Repeat only the lines from the one containing "[0:05.00-0:06.00]" to the final line below, exactly as they read, and leave every picture out.

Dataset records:
____________

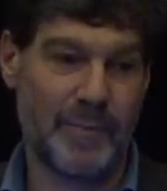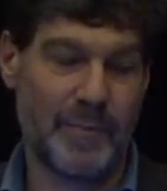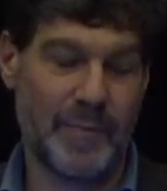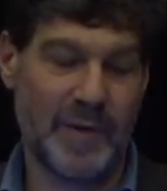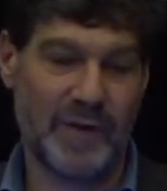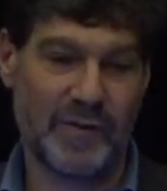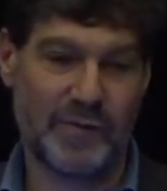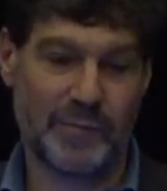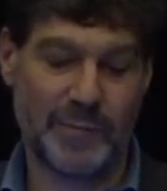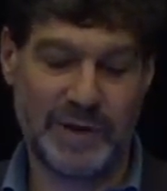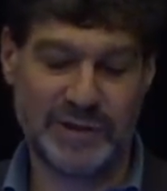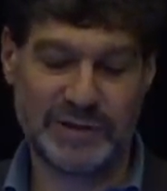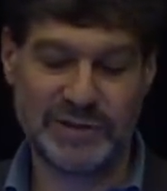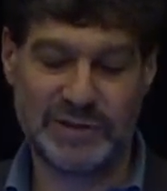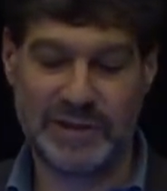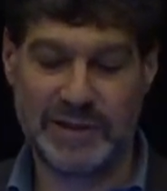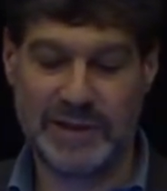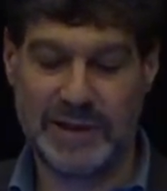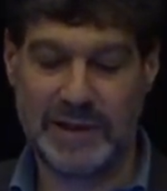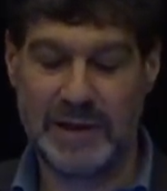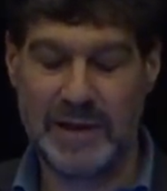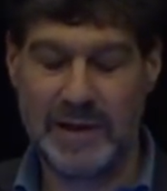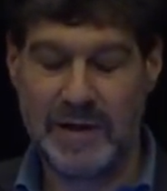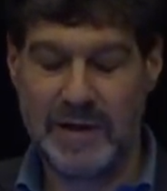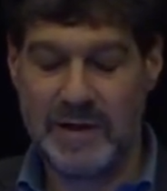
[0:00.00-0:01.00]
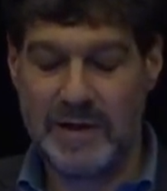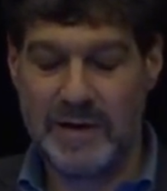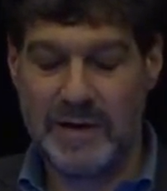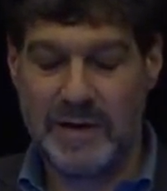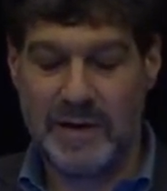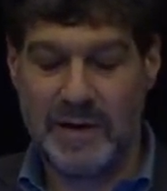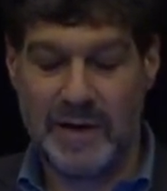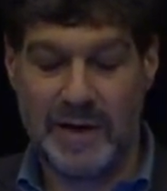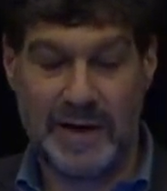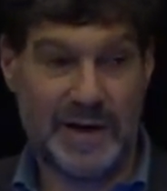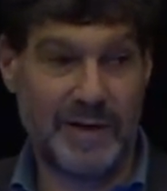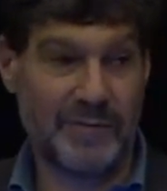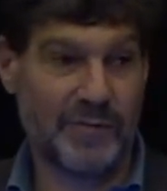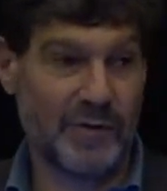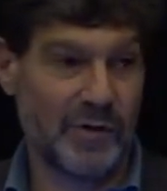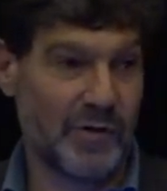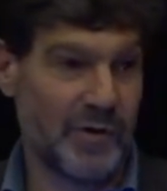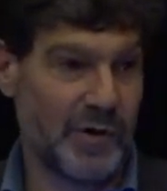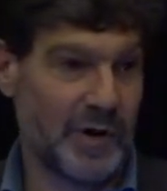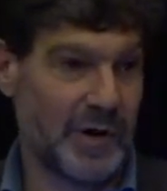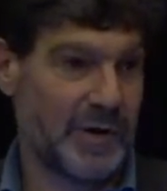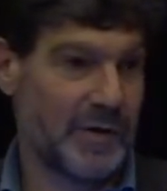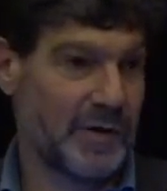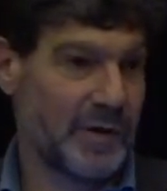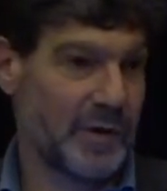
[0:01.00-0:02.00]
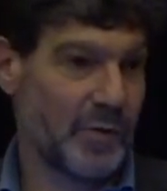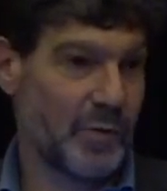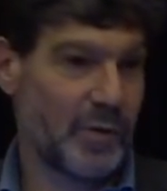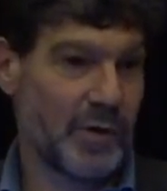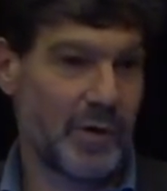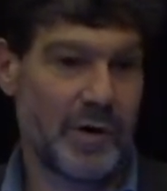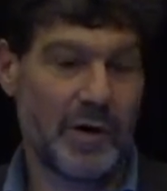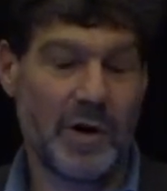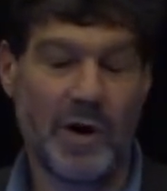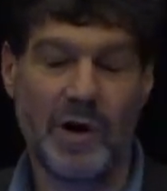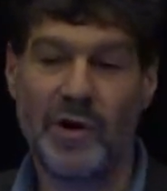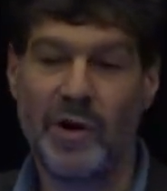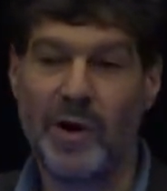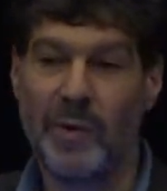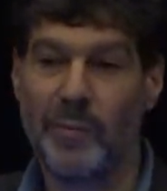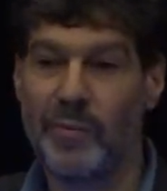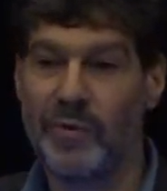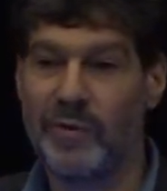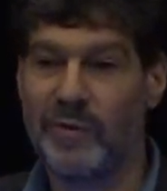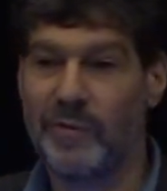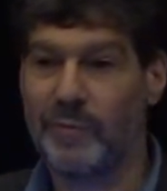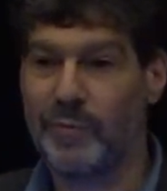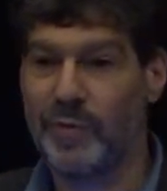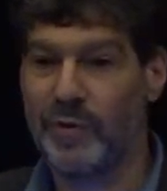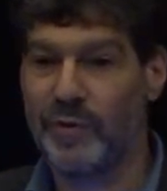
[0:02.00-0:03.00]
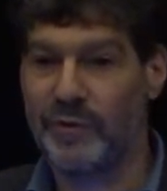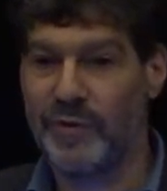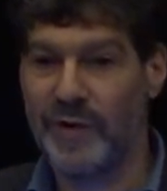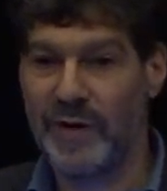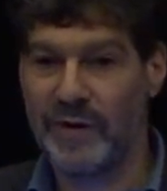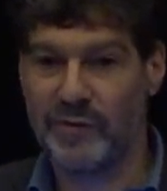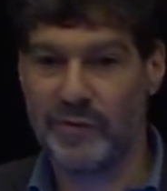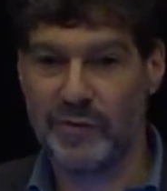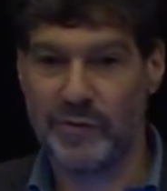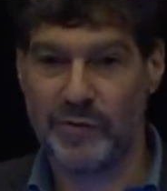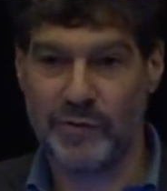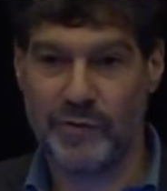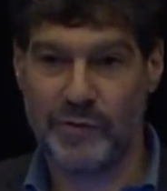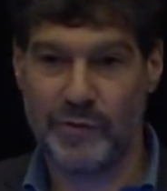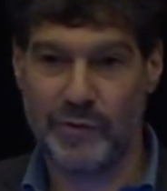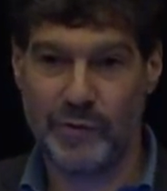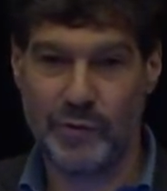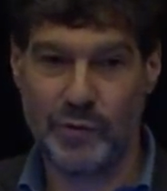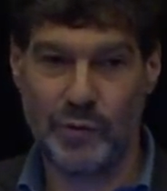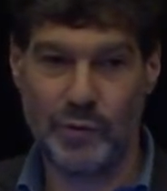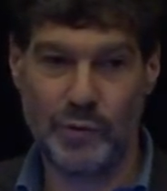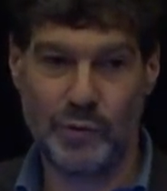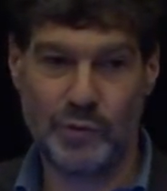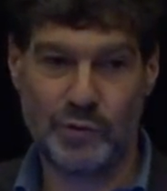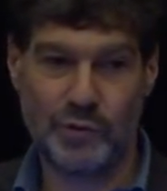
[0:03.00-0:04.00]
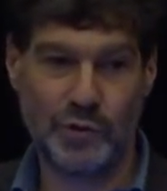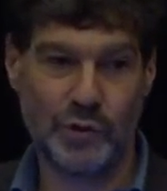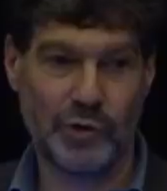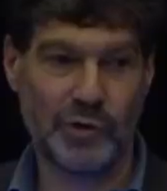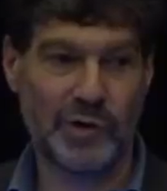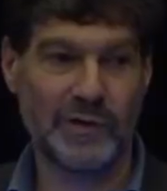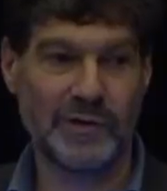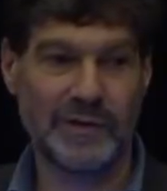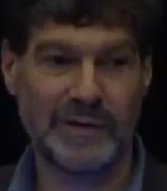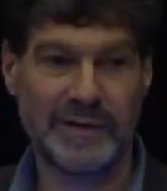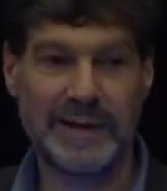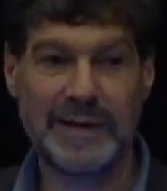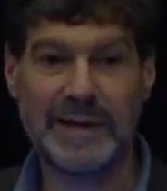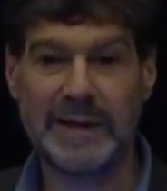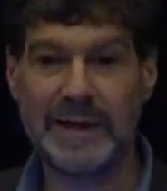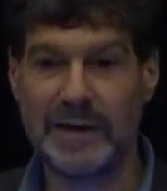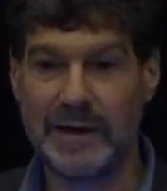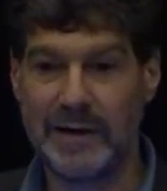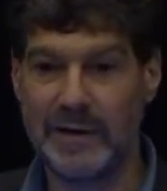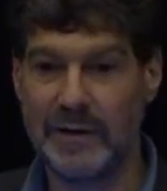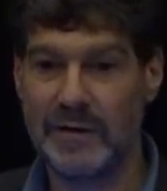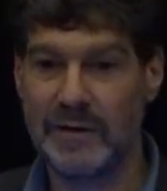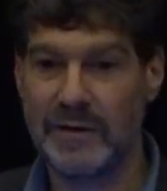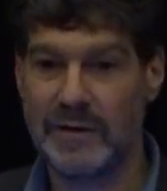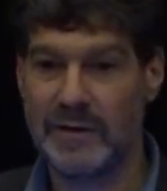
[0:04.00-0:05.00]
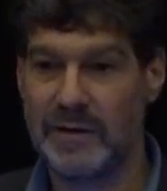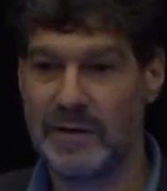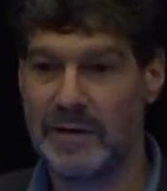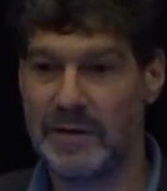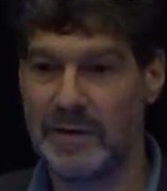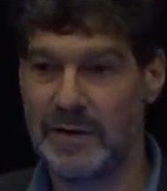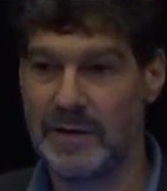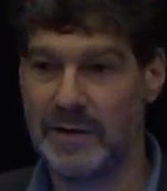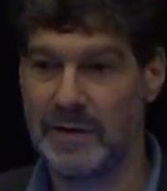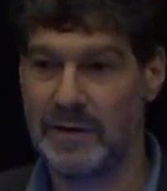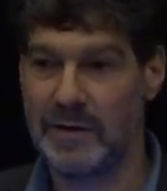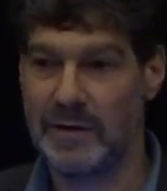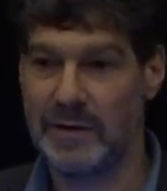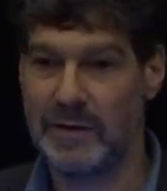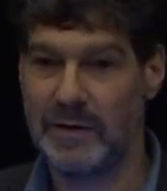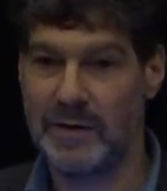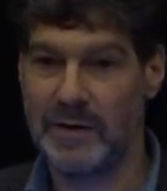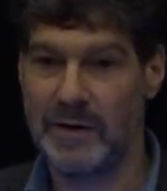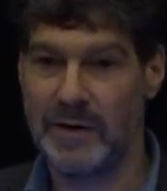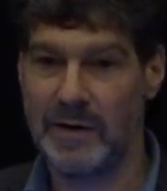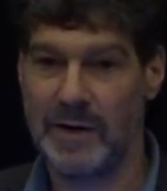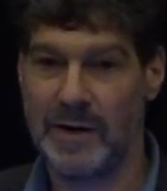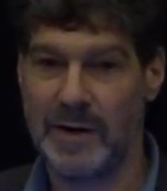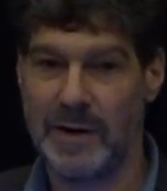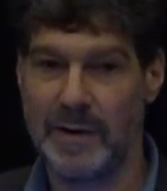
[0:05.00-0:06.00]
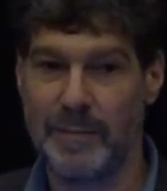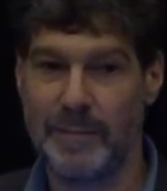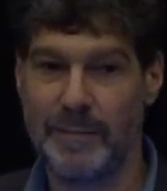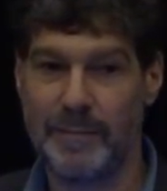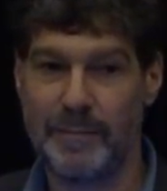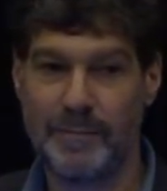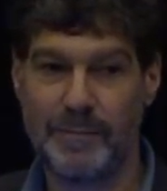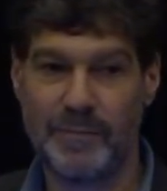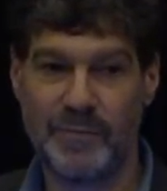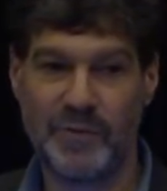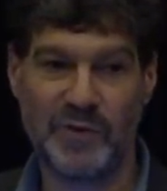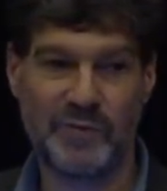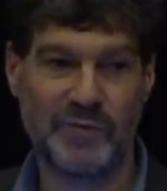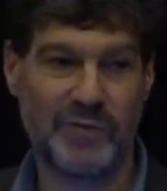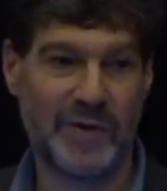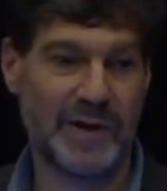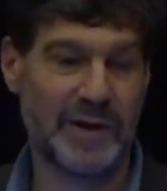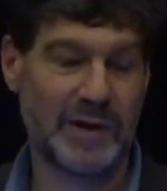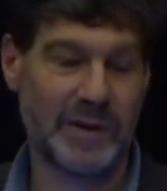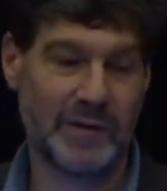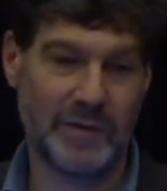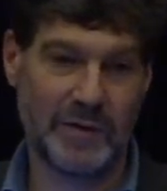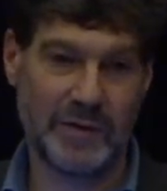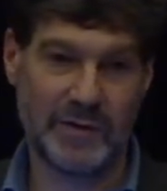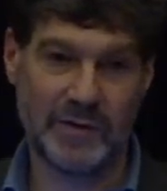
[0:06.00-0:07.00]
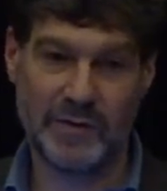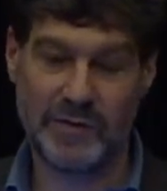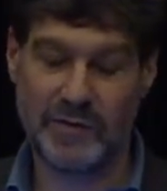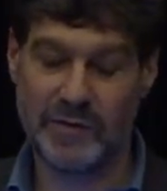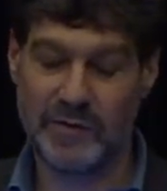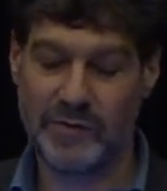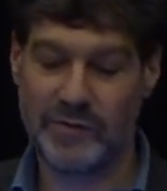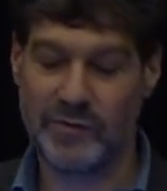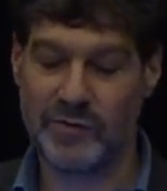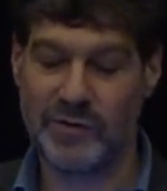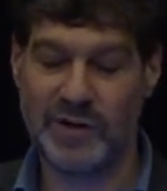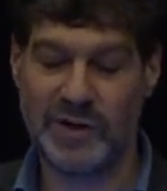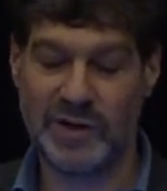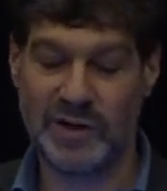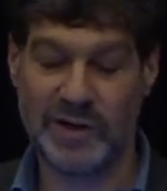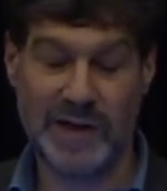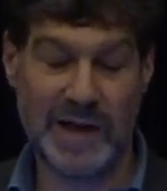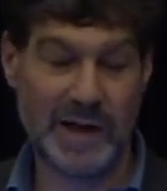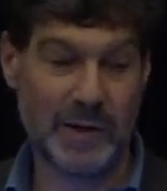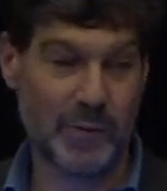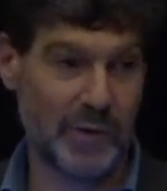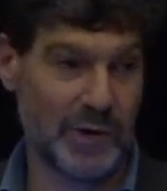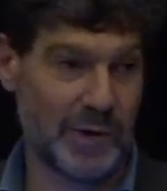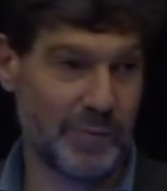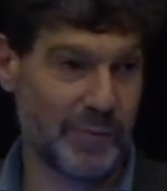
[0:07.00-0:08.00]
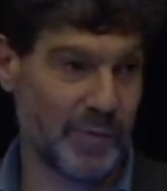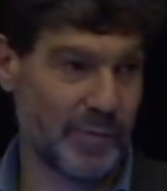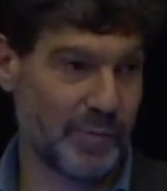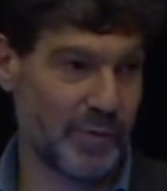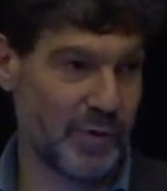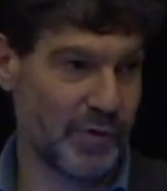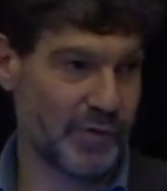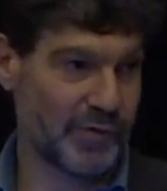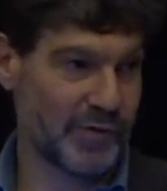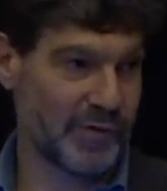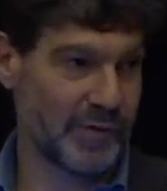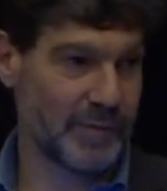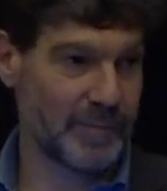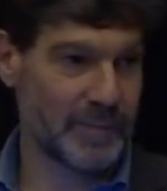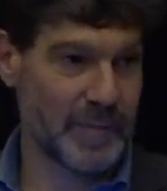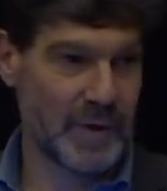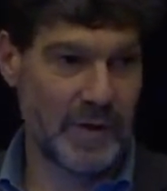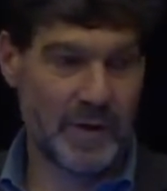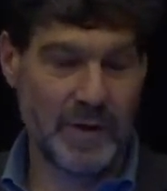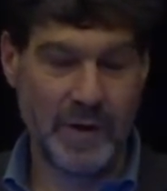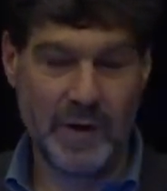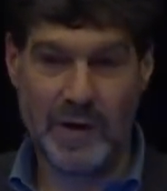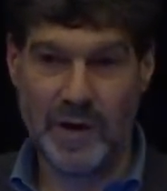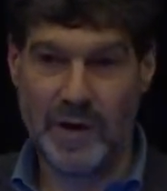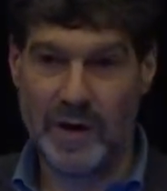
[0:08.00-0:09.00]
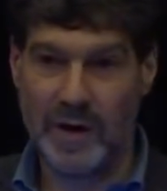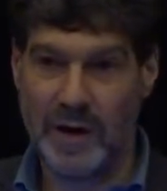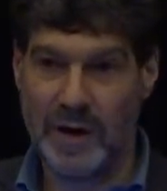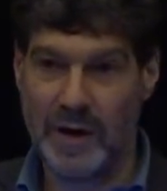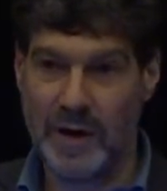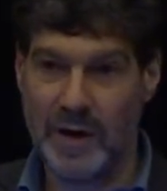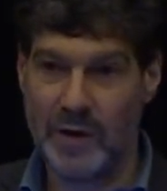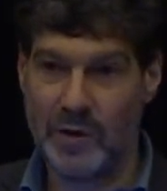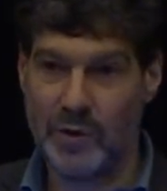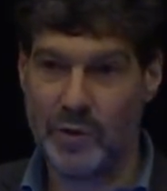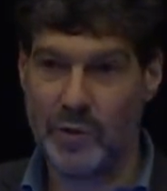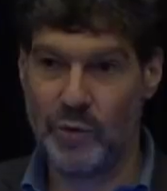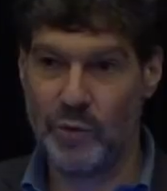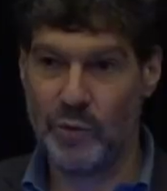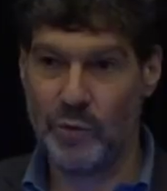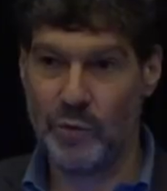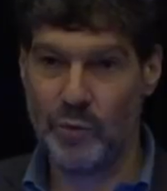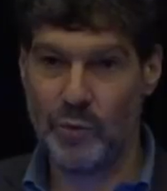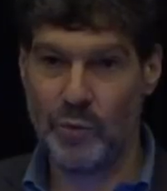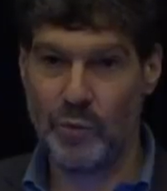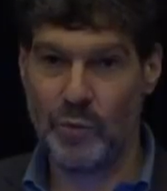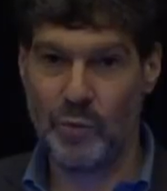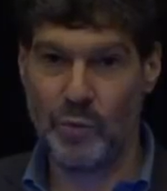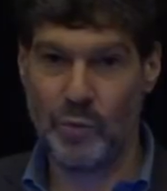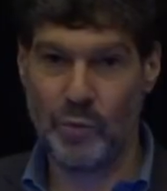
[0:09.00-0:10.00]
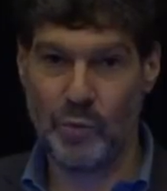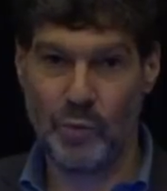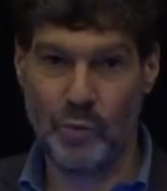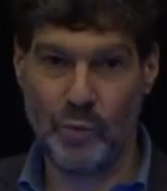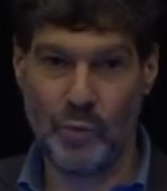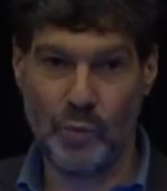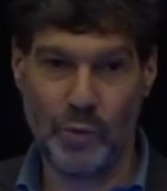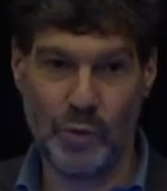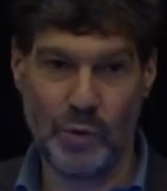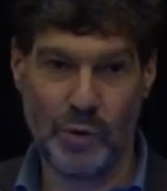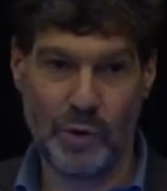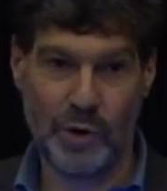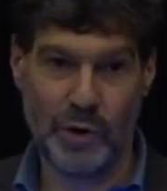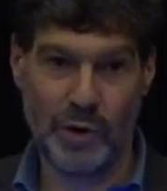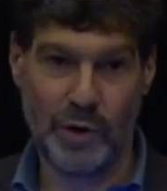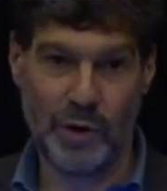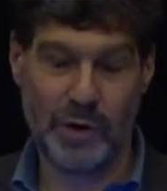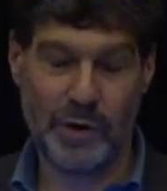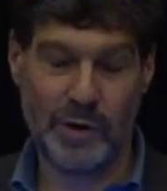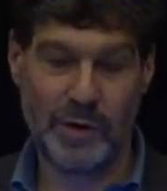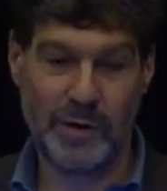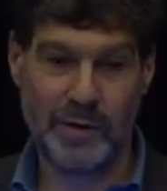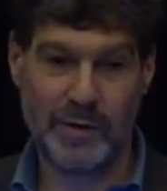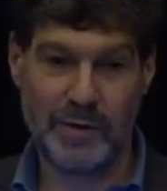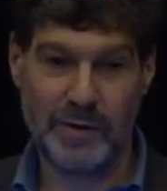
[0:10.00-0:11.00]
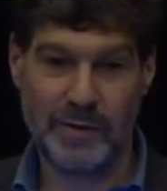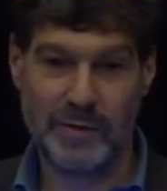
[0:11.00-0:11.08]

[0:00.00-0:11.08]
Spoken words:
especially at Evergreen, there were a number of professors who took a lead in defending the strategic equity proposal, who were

____________

Result for this exercise
[0:05.00-0:06.00]
[0:06.00-0:07.00]
[0:07.00-0:08.00]
[0:08.00-0:09.00]
[0:09.00-0:10.00]
[0:10.00-0:11.00]
[0:11.00-0:11.08]

[0:00.00-0:11.08]
Spoken words:
especially at Evergreen, there were a number of professors who took a lead in defending the strategic equity proposal, who were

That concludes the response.